時計の修理受付例/SEIKO Quartz 3802-7020 不動
2014.1.20お預かりの「SEIKO Quartz 3802-7020」電池交換メンテナンスです。
「オールド・クォーツ」ですから、ご依頼はご注意ください。
ブレス等の洗浄もご希望ですから、最悪動かなくてもお預かりの意味はあるでしょう。


ステンレス無垢バンドに三つ折れバックル。


微調整位置をチェックします。


裏蓋はスクリューバックリングで固定タイプで裏蓋記載。


電池はLR44が代用されております。


電池格納部をチェクして電池を入れて動作確認ですが動きます。

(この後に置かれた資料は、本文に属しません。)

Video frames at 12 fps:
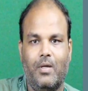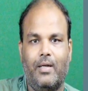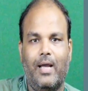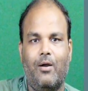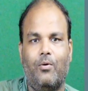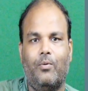
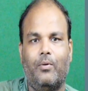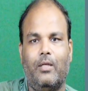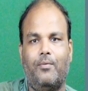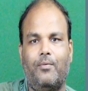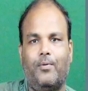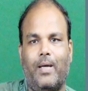Now
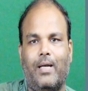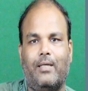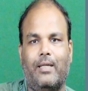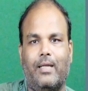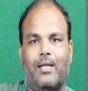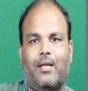if you are
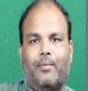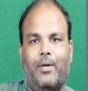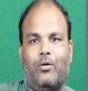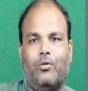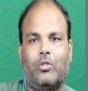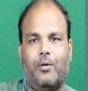taking
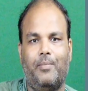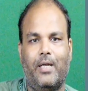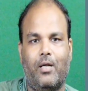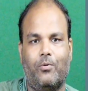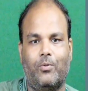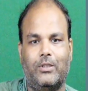about
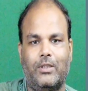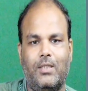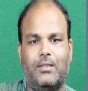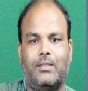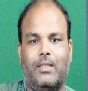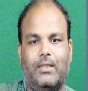terminal
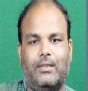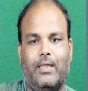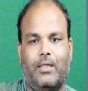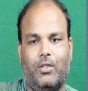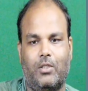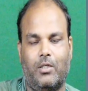questions, these
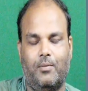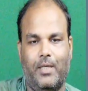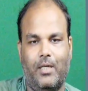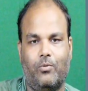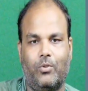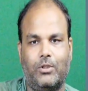are the
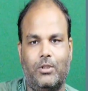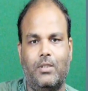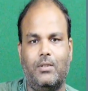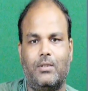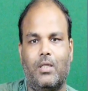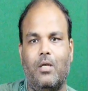terminal
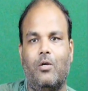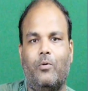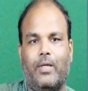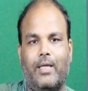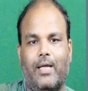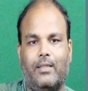questions.
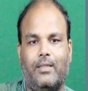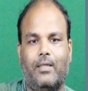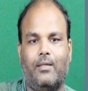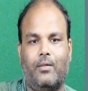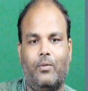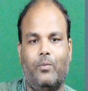We can
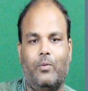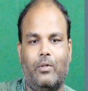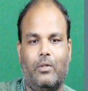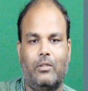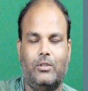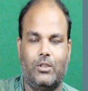
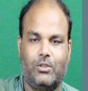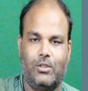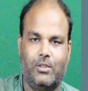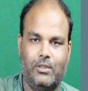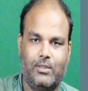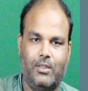just
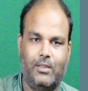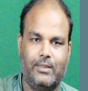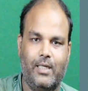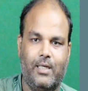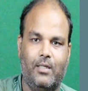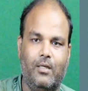discuss
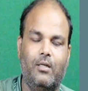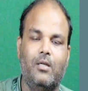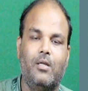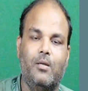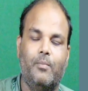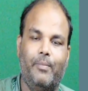and
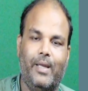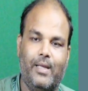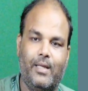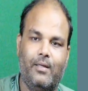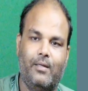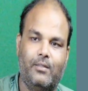
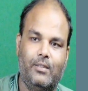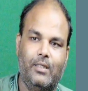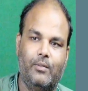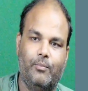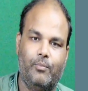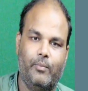make
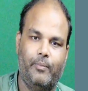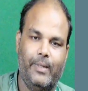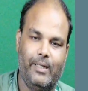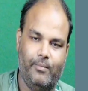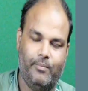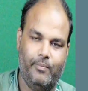
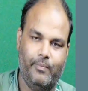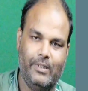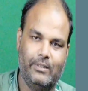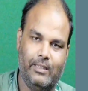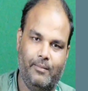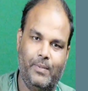the
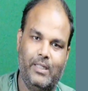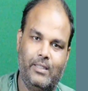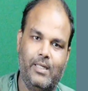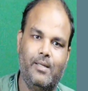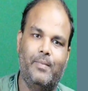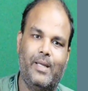
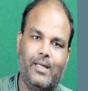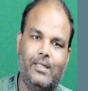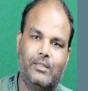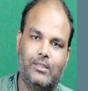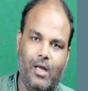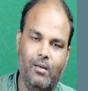everything, make
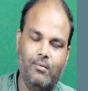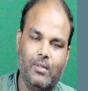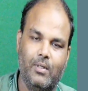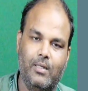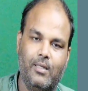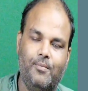it solve.
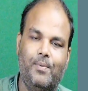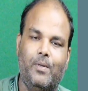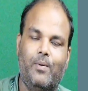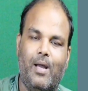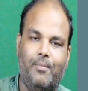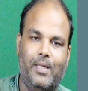If
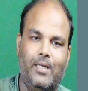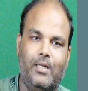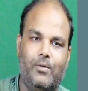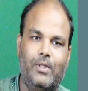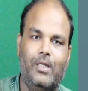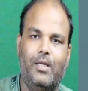you have any
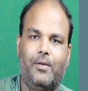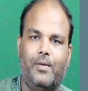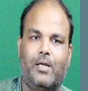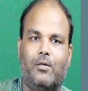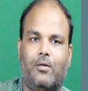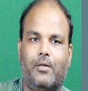query, you
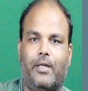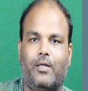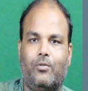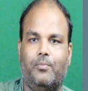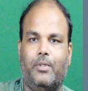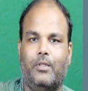can
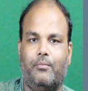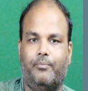contact to me.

問題は分解していてどうなるかですが、スクリューバック・リングを外せば凄い錆。こういう状態は汗ではなく水に浸かっていたくらいのレベル。


裏蓋を開けただけで錆びた粉が机に散ります。

ムーブメントは綺麗ですが。

金属のスペーサーがサビの塊になっている。

パッキンがへばりついて外れません。

電池格納部に錆びた粉が入りますが、分解修理するしかないでしょう。


これがスペーサーですが、ここまで錆びるとムーブメント内部もかなりの湿気で錆びているでしょう。

スペーサーを外します。


竜頭の裏側は洗浄でここまでは綺麗に。


竜頭パイプも、ここまでは綺麗になって。

これが取り出した文字盤&ムーブメント。

スペーサーのサビを削り落とします。

ケースの内側もチェックして。

ケースの内側のサビを掃除するとこの状態に。

電池蓋パッキンは当然硬化してパリパリ。

ブレスの汚れが凄く2・3回の洗浄し直しではコンプレッサーで噴くと汚れが飛び散ります。


ケースの洗浄は終わってツヤが出ましたね。

綺麗になったケースにムーブメントを戻して電池格納部をチェックします。


スペーサーも洗浄して綺麗になりました。


裏蓋も洗浄して綺麗に。

スペーサーを戻します。


全体的にツヤが出て綺麗になったところで。電池ふたパッキンは交換。


ブレスは10回洗浄し直して綺麗になりました。

バンドを取り付けメンテナンス完了で、あとは修理センターさんに託します。
ですが結果「分解修理・不可」で返却されてきました。
分解するについてムーブメントを固定しているネジの頭が錆びた箇所が多く。
回せばネジの頭だけが折れて、組み立てできない状態であると。
分解修理をすれば動くのは分かっていても、ムーブメントを組み立てていくのに
ネジの固定出来なければクォーツの精度は出ないということでした。
形見ということですが綺麗にしましたし、このまま保存するにも意味はあるでしょう。
今回、不動ですが「洗浄のみで3.000円」です。
オールド・クォーツをご依頼する場合は覚悟の上ご依頼ください。